→ **Records provided**
━━━

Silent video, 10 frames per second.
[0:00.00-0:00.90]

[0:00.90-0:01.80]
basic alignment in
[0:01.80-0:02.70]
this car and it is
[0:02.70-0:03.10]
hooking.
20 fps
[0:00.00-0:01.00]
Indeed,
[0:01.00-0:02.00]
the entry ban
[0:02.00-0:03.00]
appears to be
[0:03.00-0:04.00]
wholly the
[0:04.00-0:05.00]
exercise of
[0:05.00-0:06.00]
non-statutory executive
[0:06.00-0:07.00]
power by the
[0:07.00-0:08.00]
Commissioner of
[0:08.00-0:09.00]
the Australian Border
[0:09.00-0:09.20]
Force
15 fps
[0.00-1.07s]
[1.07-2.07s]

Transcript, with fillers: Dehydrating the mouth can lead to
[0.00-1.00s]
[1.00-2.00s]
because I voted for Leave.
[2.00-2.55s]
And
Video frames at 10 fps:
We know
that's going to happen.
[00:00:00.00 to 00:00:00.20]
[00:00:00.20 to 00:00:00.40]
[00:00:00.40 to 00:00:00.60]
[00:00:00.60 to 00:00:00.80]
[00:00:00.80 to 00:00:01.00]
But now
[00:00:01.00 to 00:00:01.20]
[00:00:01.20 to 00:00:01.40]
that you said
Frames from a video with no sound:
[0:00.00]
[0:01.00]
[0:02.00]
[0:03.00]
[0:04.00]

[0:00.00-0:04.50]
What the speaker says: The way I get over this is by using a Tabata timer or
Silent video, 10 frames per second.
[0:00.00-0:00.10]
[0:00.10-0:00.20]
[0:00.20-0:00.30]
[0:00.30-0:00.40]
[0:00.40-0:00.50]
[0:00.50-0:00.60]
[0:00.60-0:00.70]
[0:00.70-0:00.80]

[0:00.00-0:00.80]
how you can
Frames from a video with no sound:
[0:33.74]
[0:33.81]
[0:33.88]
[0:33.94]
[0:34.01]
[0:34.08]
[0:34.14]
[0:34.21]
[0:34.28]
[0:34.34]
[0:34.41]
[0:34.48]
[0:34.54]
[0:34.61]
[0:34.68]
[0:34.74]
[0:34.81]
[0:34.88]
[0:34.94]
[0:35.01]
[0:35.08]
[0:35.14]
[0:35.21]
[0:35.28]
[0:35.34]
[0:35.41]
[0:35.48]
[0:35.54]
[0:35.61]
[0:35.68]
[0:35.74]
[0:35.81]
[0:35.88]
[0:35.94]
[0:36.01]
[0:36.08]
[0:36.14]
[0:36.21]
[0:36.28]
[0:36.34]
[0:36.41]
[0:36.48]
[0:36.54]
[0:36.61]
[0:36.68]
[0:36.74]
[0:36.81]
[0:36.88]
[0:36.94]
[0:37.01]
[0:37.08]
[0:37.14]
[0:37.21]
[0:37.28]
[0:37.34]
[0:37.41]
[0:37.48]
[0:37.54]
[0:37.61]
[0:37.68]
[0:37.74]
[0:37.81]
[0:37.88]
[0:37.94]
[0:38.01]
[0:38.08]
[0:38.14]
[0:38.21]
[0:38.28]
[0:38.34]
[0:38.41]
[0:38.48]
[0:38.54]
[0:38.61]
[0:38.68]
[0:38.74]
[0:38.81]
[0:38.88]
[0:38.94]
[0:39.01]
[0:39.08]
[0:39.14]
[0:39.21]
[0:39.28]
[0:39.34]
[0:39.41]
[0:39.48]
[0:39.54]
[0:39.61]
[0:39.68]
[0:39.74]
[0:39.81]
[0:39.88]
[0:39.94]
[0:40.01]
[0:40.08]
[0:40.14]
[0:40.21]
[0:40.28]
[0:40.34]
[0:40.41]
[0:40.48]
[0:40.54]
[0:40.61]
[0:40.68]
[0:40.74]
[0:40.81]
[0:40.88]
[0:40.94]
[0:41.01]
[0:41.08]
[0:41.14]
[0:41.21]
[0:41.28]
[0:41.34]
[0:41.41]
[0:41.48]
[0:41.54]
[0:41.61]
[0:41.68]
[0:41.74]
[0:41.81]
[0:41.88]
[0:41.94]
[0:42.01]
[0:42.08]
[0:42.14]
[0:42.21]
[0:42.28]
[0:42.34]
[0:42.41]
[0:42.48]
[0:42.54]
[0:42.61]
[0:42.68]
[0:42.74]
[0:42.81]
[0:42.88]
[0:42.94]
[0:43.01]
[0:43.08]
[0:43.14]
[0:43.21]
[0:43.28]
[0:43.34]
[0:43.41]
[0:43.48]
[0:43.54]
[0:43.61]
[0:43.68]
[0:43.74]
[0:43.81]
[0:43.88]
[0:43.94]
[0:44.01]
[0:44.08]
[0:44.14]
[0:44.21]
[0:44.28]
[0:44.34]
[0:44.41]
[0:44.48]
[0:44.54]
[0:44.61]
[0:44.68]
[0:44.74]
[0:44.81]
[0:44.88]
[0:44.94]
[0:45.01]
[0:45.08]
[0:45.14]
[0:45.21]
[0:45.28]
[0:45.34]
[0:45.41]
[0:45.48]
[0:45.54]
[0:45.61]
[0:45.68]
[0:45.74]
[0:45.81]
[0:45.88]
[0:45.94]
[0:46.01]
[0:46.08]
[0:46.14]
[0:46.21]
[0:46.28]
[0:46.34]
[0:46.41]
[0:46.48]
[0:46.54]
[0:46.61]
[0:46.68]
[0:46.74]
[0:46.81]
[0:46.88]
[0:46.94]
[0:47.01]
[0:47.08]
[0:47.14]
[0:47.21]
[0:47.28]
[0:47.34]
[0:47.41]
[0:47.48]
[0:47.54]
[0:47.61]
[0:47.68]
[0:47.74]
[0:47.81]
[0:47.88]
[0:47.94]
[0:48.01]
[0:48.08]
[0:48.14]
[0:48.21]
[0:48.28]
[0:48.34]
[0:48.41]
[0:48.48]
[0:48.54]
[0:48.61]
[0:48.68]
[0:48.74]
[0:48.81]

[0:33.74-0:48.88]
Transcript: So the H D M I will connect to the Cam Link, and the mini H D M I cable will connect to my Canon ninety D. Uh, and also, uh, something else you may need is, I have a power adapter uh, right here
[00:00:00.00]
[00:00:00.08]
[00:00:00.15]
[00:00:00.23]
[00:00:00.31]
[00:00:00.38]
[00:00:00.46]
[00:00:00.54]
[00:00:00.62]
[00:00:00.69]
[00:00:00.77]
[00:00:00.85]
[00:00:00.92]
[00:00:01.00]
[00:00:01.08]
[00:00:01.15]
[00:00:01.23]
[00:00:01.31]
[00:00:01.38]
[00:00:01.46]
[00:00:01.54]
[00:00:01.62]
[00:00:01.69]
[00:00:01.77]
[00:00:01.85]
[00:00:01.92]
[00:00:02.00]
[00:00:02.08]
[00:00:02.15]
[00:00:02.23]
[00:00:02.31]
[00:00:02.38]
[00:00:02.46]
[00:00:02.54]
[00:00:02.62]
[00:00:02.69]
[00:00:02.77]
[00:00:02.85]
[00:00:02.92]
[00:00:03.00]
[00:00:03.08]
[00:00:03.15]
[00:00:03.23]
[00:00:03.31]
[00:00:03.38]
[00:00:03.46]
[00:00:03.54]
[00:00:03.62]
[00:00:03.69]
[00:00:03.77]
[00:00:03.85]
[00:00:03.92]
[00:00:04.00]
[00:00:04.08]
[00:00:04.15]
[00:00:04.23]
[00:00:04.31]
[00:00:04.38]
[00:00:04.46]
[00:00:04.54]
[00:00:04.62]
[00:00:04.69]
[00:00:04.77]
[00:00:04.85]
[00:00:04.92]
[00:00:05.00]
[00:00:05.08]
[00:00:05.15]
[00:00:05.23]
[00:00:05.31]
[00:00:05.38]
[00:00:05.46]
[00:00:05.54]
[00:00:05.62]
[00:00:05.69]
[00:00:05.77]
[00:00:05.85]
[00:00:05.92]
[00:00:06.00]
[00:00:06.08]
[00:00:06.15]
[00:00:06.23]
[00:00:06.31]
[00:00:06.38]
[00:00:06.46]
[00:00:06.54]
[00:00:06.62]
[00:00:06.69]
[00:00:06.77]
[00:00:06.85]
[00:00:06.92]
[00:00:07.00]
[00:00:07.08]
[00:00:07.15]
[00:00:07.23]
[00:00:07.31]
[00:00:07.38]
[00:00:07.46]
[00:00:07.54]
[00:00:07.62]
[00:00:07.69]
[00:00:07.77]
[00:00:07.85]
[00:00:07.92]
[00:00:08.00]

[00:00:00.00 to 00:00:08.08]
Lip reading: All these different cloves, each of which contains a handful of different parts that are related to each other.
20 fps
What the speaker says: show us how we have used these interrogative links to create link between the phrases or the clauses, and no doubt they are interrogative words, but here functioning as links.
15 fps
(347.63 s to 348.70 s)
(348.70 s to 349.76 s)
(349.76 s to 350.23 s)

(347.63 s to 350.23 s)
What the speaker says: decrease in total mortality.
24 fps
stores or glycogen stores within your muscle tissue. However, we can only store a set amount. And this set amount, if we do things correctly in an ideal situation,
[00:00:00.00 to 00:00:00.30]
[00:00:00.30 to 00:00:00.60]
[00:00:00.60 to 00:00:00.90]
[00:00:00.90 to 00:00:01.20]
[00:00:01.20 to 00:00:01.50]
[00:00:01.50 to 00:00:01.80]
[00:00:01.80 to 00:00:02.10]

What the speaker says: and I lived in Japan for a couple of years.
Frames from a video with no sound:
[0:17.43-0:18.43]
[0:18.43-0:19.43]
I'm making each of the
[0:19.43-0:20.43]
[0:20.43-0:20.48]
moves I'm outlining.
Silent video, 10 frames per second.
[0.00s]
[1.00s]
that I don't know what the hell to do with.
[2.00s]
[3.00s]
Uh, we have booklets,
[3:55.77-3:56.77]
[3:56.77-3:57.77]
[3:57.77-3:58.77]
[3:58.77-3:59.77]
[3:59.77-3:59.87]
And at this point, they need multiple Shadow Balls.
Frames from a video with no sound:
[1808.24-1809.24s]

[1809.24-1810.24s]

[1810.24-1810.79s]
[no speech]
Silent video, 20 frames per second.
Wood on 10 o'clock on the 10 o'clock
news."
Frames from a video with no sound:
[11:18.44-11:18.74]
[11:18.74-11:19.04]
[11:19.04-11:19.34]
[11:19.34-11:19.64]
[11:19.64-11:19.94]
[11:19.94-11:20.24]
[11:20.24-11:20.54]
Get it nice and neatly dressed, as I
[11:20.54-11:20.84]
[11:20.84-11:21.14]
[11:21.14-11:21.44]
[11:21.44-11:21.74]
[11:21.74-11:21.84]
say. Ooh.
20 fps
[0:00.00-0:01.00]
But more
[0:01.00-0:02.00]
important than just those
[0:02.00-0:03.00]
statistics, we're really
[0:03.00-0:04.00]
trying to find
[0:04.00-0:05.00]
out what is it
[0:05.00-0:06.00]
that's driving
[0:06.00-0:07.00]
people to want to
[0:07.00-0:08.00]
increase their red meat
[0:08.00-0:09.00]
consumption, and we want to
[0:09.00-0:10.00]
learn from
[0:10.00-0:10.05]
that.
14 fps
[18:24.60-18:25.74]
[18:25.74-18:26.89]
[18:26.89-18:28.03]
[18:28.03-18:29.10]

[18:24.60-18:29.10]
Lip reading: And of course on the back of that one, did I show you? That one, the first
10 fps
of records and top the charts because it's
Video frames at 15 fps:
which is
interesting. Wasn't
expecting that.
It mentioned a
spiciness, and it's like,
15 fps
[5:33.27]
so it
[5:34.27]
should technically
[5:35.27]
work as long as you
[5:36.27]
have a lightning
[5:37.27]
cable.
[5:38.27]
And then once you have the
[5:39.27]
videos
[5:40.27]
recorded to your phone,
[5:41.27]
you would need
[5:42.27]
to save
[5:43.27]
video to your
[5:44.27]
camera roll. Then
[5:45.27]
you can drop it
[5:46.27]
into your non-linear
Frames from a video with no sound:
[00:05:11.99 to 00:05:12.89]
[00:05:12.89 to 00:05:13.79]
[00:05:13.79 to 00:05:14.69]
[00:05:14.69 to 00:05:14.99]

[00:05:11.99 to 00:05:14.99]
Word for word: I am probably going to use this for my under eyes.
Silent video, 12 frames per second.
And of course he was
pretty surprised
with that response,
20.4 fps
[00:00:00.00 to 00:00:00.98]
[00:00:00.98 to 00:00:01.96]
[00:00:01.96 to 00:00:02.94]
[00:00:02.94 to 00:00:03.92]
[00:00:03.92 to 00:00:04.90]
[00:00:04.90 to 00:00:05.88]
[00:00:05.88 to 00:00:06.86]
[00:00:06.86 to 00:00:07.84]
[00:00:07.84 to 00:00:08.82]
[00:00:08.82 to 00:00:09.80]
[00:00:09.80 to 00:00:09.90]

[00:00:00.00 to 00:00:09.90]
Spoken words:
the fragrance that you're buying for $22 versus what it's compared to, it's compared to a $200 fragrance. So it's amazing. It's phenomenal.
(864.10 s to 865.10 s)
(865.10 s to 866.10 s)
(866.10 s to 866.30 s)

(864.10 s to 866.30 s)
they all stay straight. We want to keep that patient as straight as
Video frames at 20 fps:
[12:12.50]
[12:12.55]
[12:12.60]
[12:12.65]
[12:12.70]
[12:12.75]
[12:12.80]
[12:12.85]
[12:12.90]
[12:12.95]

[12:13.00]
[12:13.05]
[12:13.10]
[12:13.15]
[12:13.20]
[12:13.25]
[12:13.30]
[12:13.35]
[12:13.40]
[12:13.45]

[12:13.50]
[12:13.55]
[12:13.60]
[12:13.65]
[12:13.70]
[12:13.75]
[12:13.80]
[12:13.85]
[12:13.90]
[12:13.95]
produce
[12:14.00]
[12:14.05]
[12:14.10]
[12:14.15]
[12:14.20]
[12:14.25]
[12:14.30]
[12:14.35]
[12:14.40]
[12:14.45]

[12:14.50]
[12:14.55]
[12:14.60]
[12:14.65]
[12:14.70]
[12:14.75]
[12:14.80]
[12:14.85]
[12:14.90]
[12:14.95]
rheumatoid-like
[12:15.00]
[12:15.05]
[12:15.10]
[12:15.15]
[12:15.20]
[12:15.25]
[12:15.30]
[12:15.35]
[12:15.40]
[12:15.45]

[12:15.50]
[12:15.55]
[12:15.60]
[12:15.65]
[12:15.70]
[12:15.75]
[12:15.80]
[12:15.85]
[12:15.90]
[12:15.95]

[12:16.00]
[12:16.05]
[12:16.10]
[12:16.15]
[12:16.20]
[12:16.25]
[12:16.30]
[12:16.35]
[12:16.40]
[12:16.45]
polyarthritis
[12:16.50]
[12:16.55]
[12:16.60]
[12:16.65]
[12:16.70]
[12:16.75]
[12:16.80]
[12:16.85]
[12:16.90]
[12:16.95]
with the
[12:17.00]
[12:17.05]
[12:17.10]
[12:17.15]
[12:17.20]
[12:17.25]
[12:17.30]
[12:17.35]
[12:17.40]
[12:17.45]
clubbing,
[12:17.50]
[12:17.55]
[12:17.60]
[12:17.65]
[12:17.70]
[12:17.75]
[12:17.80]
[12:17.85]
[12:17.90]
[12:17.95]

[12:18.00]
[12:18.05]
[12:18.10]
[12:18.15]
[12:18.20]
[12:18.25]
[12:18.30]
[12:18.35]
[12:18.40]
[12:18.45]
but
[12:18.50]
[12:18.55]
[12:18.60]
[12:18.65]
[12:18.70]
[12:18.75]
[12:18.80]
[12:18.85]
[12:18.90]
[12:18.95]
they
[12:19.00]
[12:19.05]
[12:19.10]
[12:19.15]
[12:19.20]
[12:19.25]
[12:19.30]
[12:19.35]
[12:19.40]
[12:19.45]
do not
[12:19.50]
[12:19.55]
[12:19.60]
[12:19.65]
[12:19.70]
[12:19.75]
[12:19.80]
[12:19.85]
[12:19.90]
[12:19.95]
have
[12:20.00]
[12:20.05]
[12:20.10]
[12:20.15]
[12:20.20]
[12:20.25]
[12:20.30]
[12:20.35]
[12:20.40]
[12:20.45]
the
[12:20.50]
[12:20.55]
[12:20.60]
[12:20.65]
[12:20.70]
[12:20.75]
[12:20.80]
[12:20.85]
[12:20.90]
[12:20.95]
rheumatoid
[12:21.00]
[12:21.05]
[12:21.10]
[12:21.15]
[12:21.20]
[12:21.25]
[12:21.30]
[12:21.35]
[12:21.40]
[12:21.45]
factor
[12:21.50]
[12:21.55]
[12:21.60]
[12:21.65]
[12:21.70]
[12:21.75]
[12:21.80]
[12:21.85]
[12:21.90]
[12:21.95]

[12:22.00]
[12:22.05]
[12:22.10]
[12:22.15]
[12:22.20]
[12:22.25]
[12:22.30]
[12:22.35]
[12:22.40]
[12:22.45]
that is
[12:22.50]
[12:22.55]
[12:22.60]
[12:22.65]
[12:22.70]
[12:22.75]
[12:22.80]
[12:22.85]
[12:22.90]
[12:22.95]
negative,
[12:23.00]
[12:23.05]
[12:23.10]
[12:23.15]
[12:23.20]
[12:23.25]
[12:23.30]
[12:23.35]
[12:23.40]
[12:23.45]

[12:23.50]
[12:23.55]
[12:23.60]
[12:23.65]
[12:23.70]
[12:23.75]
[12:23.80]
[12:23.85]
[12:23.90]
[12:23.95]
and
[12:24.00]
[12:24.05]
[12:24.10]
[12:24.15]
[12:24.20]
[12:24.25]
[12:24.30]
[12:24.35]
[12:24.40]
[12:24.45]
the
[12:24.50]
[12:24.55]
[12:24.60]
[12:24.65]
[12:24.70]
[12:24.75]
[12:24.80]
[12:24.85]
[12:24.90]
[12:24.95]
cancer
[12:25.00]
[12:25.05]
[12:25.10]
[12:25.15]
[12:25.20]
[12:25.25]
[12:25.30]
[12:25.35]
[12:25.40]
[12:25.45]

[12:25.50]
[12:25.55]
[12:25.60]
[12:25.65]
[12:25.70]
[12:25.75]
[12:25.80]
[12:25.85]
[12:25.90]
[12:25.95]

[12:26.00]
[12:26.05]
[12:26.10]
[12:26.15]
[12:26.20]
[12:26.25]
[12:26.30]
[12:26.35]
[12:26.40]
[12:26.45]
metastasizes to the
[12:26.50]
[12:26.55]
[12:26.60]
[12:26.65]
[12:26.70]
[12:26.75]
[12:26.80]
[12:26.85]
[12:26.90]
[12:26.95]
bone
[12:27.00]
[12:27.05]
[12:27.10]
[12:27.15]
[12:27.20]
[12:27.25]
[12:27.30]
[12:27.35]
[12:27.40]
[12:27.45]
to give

━━━

→ **The task**
Gather, from the listing above, every line carrying the word "Transcript".

→ **Task answer**
Transcript, with fillers: Dehydrating the mouth can lead to
Transcript: So the H D M I will connect to the Cam Link, and the mini H D M I cable will connect to my Canon ninety D. Uh, and also, uh, something else you may need is, I have a power adapter uh, right here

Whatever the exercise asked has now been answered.